▶ _PROBLEM STATEMENT_: Your reply should consist of the entries, copied exactly and stripped of images.

━━━━━ DATA FOR PROCESSING ━━━━━

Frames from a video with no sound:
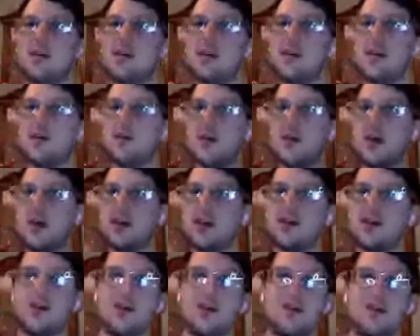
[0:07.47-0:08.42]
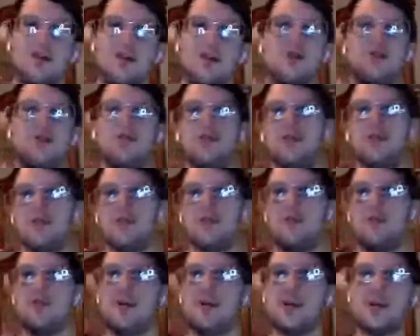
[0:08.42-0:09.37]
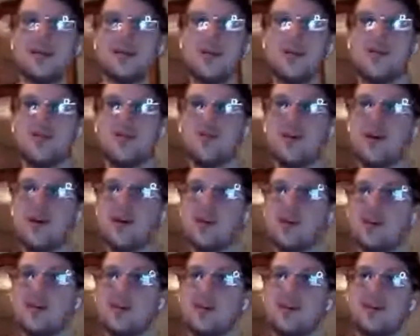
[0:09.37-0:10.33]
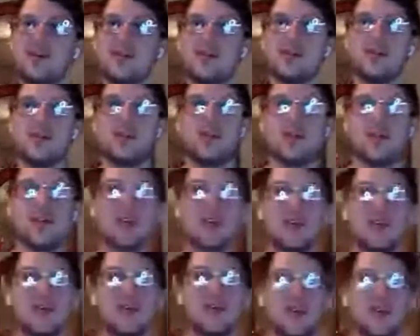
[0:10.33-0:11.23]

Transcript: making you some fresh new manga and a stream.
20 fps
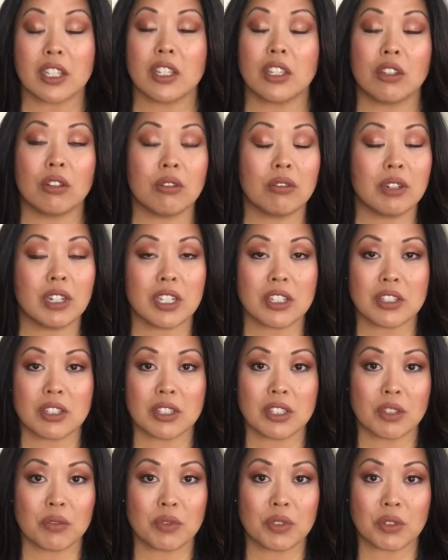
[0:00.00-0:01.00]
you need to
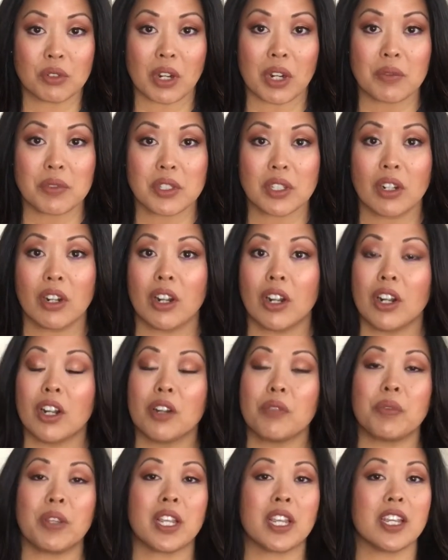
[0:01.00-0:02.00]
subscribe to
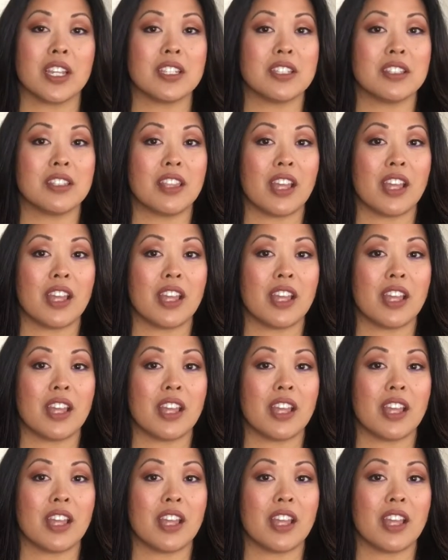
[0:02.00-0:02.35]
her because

━━━━━

▶ _WORKED SOLUTION_:
Frames from a video with no sound:
[0:07.47-0:08.42]
[0:08.42-0:09.37]
[0:09.37-0:10.33]
[0:10.33-0:11.23]

Transcript: making you some fresh new manga and a stream.
20 fps
[0:00.00-0:01.00]
you need to
[0:01.00-0:02.00]
subscribe to
[0:02.00-0:02.35]
her because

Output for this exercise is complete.